A ECF deve ser enviada por todas as pessoas jurídicas, como também as entidades que se apresentem como imunes ou isentas. Estão fora dessa relação os casos optantes ao Simples Nacional; órgãos públicos, autarquias e fundações públicas; e pessoas jurídicas inativas.

Para Sunny Maia, diretora da Fortes Tecnologia – unidade Natal, mesmo com a prorrogação para o envio da ECF, as empresas devem estar atentas aos itens de preenchimento e, até mesmo, em não perder o prazo de cadastro, o que pode gerar multas indesejáveis.
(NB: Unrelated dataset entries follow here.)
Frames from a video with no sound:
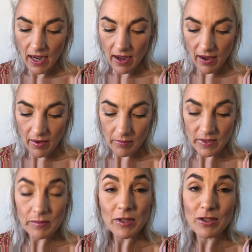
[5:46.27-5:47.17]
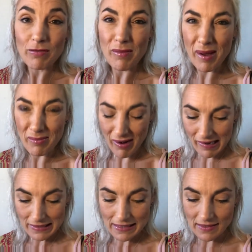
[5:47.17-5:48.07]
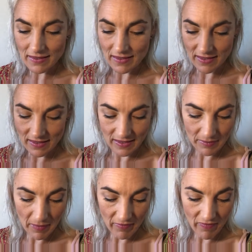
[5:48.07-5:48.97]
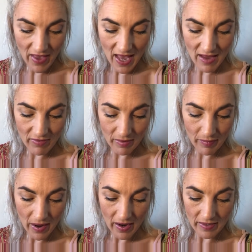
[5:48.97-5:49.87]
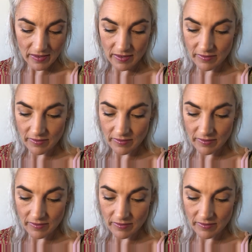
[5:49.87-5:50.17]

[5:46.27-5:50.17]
especially for my brides. It's my favorite part.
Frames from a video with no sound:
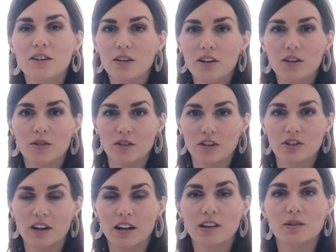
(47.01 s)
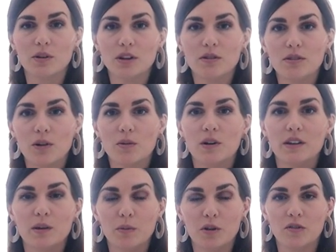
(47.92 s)
you can use the shades when you don't
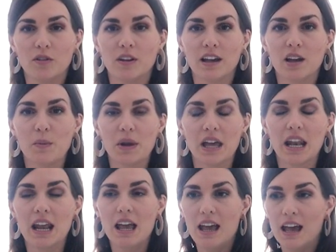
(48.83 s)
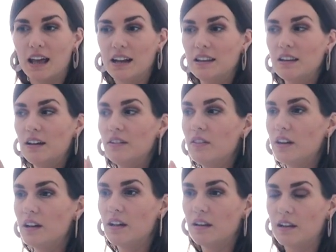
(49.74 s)
want the beautiful light coming in. And I love
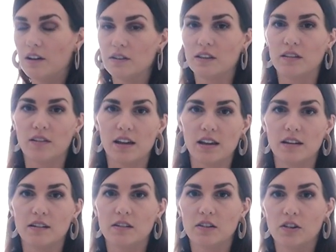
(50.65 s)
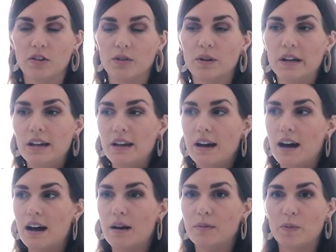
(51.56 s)
that it allows the light into
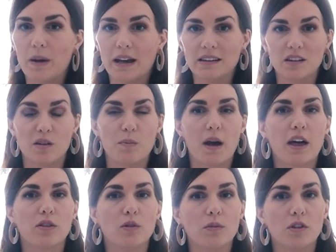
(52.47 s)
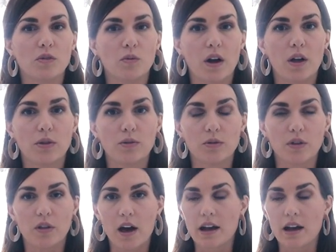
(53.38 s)
um, to pass into the bathroom as well through the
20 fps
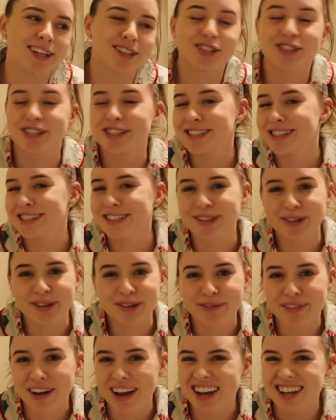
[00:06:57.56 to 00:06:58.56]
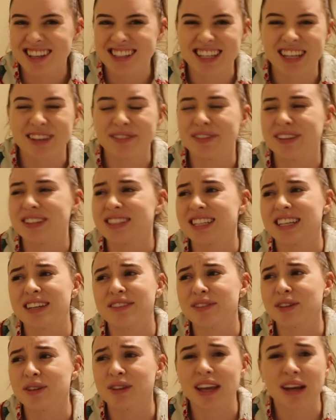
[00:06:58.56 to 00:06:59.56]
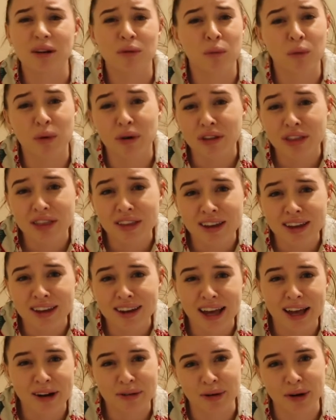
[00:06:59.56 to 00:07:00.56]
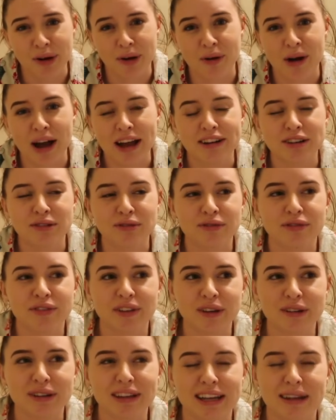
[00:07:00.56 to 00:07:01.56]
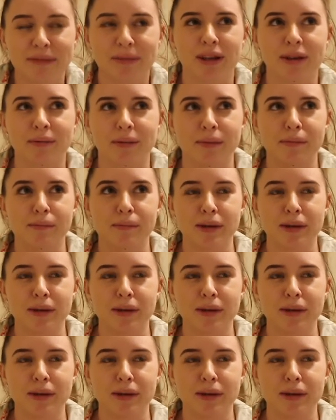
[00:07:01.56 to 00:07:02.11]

just your advice, if it's even like worth it. I don't know. I don't feel like I'm gonna be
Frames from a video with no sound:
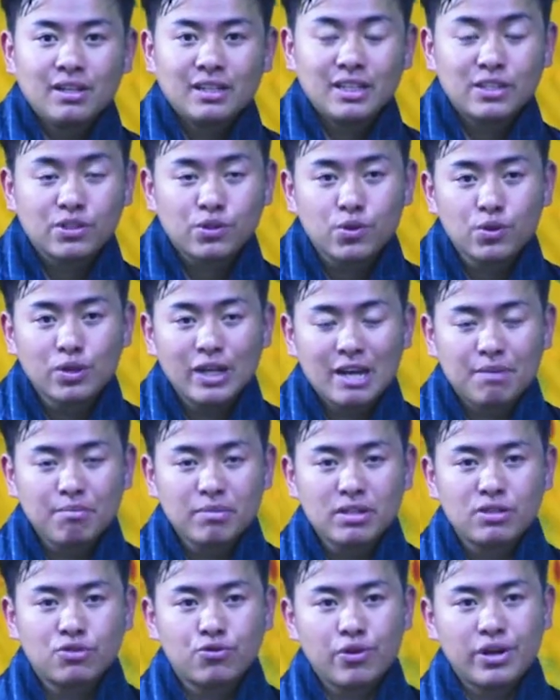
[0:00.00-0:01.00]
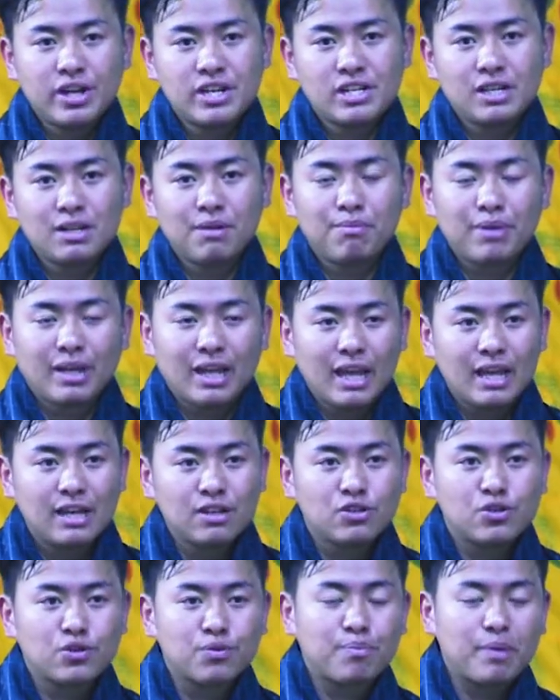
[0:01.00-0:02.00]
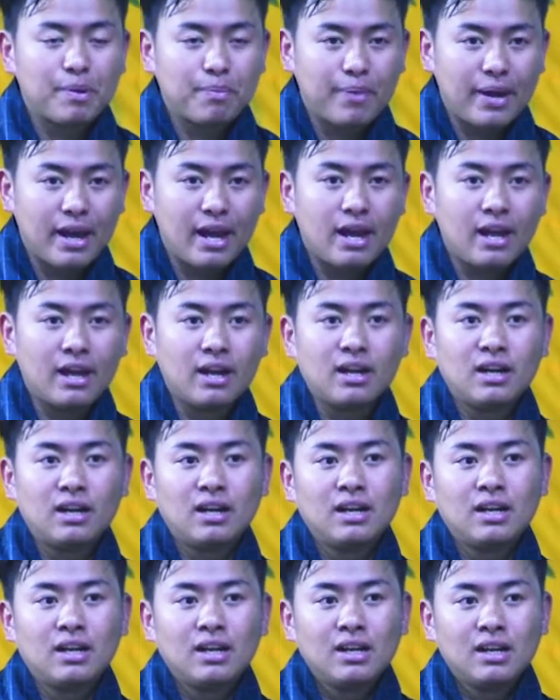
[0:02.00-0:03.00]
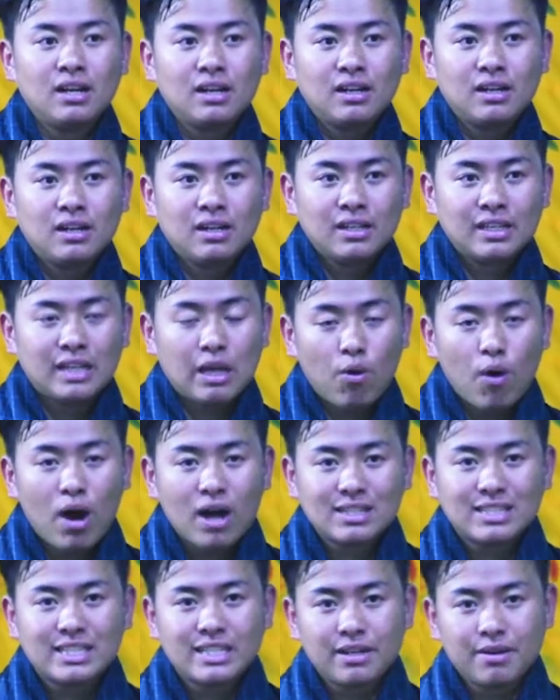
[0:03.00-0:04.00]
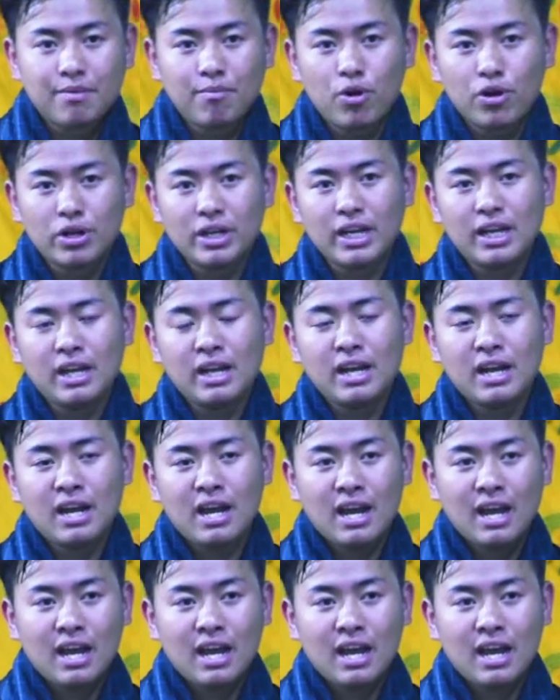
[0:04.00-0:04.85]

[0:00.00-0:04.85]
the school administration began to prepare the award ceremony.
“Essa declaração é de fundamental importância e necessidade contábil para as empresas, em razão do compromisso com a Receita Federal. Se não houver esse envio, pode gerar algum desconforto ou uma surpresa inesperada com multa por atraso, que pode comprometer as finanças da empresa”, explicou.
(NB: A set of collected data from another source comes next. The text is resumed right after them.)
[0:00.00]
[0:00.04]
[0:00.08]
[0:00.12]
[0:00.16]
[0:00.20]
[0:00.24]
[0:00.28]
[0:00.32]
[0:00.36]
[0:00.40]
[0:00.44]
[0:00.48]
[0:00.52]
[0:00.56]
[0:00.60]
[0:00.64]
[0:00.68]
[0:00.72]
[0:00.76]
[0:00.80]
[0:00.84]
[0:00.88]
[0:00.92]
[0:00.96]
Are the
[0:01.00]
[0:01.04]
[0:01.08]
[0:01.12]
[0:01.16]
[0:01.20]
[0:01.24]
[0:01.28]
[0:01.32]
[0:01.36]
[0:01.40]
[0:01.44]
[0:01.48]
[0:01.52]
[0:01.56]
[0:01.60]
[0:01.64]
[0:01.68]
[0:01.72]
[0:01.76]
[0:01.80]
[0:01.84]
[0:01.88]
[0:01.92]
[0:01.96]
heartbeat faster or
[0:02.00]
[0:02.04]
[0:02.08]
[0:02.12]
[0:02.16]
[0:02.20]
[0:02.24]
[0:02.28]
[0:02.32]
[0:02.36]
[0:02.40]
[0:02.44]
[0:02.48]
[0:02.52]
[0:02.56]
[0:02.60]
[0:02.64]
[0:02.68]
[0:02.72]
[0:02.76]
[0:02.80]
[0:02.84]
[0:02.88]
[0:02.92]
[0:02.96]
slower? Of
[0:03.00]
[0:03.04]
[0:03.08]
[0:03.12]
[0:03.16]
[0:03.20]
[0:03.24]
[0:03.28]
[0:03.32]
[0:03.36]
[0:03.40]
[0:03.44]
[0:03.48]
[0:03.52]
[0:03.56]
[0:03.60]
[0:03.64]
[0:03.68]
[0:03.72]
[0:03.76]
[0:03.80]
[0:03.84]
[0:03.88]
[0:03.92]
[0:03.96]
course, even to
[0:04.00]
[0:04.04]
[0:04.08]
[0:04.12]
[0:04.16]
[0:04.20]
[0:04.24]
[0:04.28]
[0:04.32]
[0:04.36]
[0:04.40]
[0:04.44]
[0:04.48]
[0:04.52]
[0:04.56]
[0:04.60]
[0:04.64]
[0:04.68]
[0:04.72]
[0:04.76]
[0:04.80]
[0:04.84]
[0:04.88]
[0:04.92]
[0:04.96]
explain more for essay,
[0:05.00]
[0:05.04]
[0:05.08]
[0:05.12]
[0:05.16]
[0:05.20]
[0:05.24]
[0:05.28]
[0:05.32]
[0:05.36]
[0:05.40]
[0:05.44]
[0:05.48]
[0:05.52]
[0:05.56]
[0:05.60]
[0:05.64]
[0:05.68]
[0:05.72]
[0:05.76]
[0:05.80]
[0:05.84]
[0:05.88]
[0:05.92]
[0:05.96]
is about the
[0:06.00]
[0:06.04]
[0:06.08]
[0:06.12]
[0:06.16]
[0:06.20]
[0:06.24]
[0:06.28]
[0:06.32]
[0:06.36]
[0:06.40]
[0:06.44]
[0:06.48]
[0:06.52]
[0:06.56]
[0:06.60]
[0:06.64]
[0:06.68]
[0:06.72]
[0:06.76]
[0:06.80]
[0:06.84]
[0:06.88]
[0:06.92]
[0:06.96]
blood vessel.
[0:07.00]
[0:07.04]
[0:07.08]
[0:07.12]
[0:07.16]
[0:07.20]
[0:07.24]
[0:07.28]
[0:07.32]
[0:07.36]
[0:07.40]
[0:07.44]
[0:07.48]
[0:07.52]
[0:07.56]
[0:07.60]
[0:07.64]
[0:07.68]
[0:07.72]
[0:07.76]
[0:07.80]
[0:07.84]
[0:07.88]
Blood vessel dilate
Sobre a multa, os casos de pena podem ser aplicados com base no lucro real da empresa, como por exemplo, com pagamento de 0,25% por mês-calendário ou fração do lucro líquido antes do IRPJ e da CSLL; multa de R$ 500,00 por mês-calendário ou fração relativamente às pessoas jurídicas que estiverem em início de atividade ou que sejam imunes ou isentas ou que, na última declaração apresentada, tenham apurado lucro presumido ou pelo Simples Nacional;

No preenchimento da ECF, devem ser informadas todas as transações financeiras que incidam sobre o Imposto de Renda da Pessoa Jurídica e da Contribuição Social sobre o Lucro Líquido. Dentre as novidades desse ano estão a obrigação de entrega da Escrituração Contábil Digital (ECD) para o preenchimento inicial da documentação. Os dados também farão parte da recuperação dos saldos finais a partir do ano-calendário 2015.